Connor Zilisch, who had been mired back in ninth due to pit strategy during the Stage break, asked his team what caused the crash. Zilisch’s team replied, “Spotters not being able to see,” to which Zilisch responded, “Oh nice.”
On Lap 73, a slew of cars, including Justin Allgaier, Taylor Gray, and Sheldon Creed, all randomly piled into the outside wall. Several drivers yelled on their team radios that there was oil on the track.
Prior to the drivers reaching that section of the track, Dawson Cram’s No. 35 machine seemingly blew an engine and dropped oil in the racing groove. It seemed that NASCAR Race Control was unable to spot the oil on the track in time, due to the cloud of fog. The sanctioning body would throw caution for fluid on the track.

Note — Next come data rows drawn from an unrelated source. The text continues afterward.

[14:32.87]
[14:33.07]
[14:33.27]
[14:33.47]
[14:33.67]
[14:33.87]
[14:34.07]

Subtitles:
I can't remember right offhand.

The final 17 laps of the race were a glorified parade as the field followed the pace car around the 1.5-mile speedway. As the field crossed the finish line on Lap 90 to conclude the second Stage of Saturday night’s race, by the NASCAR Rule Book, the race became official. A lap later, with heavy mist and rain dropping on the track, NASCAR called the drivers back to pit road. After a very brief red flag, the race was called due to weather, and Chastain was awarded the win.

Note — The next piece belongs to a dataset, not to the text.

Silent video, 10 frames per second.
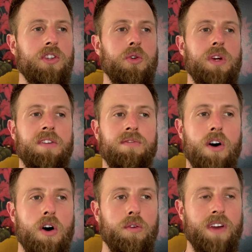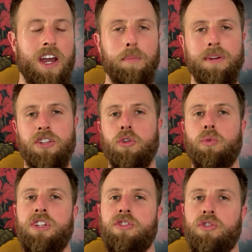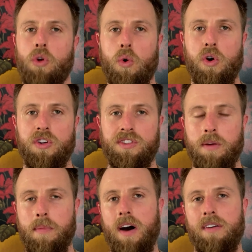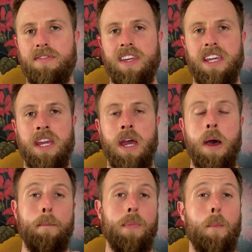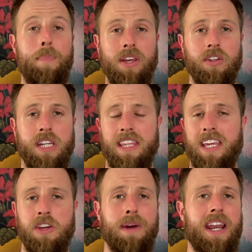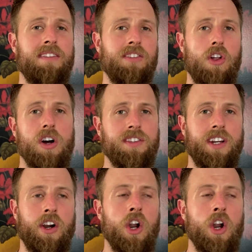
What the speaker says: to involve helping to restore some of the mobility that you might have lost there.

“Yeah, there at the end, and we lost the track quickly. Visibility was tough,” Chastain said. “I think that played — I mean, [my spotter, Brandon] McReynolds couldn’t see some safety trucks. He said, ‘I know they went in over there at Turn 2, but just watch out, I don’t know where they’re at,’ and then there was liquid down that got put down in Turn 1. Speedy dry then gets blown up into the air, and gets hung in the fog, it looked like. Yep, glad, glad, obviously, the decisions were made how they were. Visibility was bad.”

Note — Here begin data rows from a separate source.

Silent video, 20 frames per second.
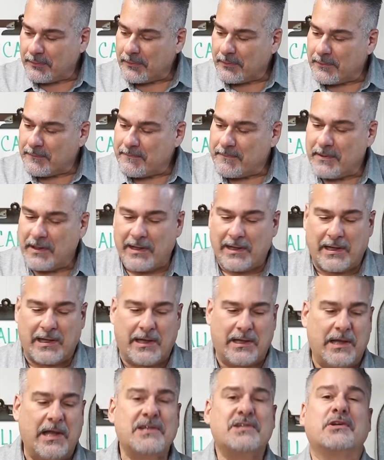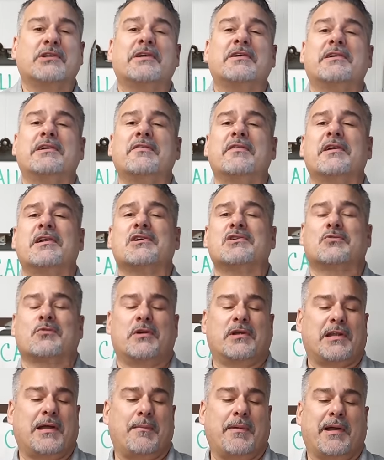Hey Joe, did you ever hear the
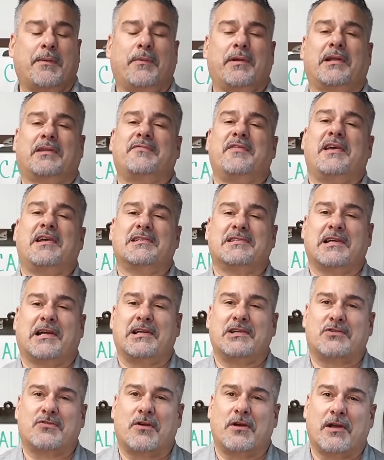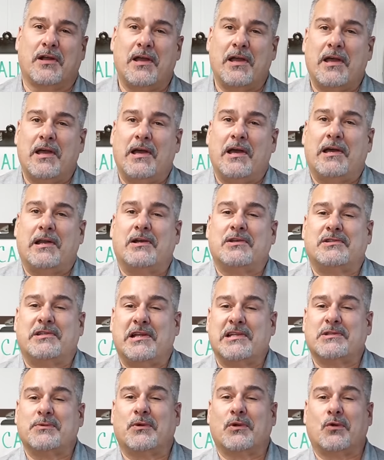story time I went out to Vegas and I got drunk and I was
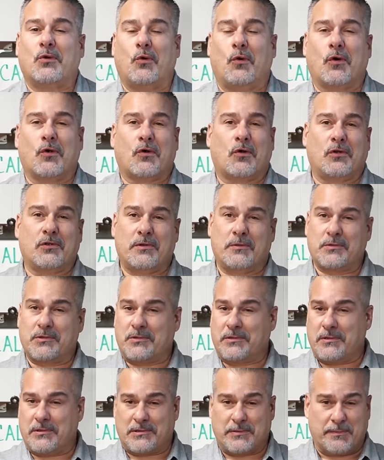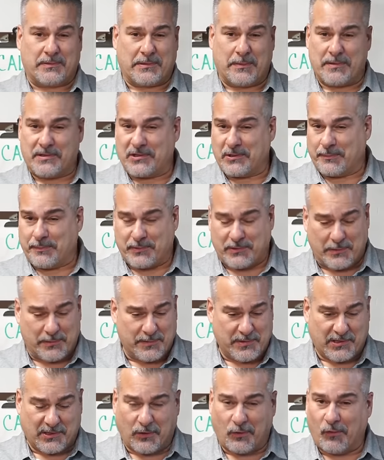dancing with a call girl and there was
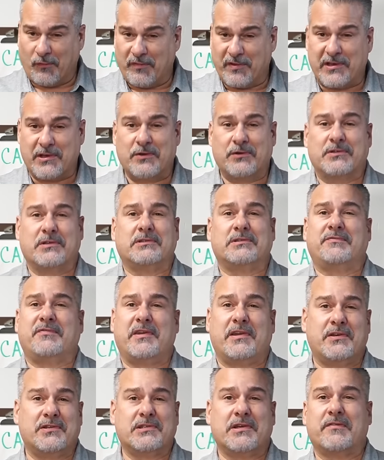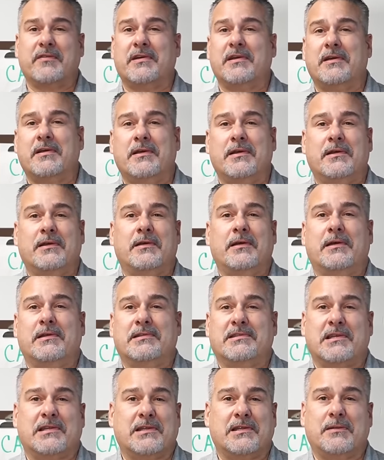somebody took whole videos of it.
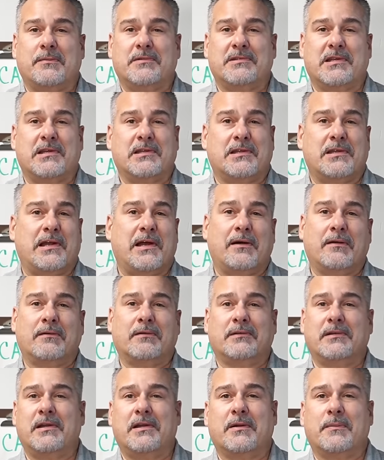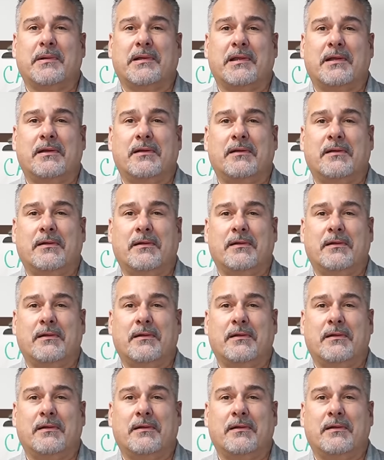And sent it out. You didn't hear about that?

On a very emotional week for Richard Childress Racing, which suffered the tragic loss of Kyle Busch, Jesse Love and Austin Hill would record finishes of second and third on Saturday night.
William Sawalich would score a solid fourth-place finish, and he was followed across the finish line by Corey Day, the driver of the No. 17 Hendrick Motorsports Chevrolet.
Connor Zilisch, Ryan Sieg, Cole Custer, Carson Kvapil, and Rajah Caruth rounded out the top-10 finishers in the event.
With the expected weather forecast for the Charlotte Motor Speedway area on Sunday and into next week, NASCAR was already in an unenviable position heading into Saturday, as Friday night’s NASCAR Craftsman Truck Series North Carolina Education Lottery 200 was postponed. As Saturday progressed, the situation became even less ideal as additional rain wiped out the already postponed NASCAR Truck Series race and threatened to bump the conclusion of the NASCAR O’Reilly Auto Parts Series event to another day.
In the end, NASCAR was able to click off enough caution laps to conclude the O’Reilly Auto Parts Series race, and while it wasn’t a favorable decision in the minds of many people in the garage area, and likely the grandstands, running 17 caution laps on Saturday night put NASCAR in a much better position to pull off its three races during Memorial Day weekend.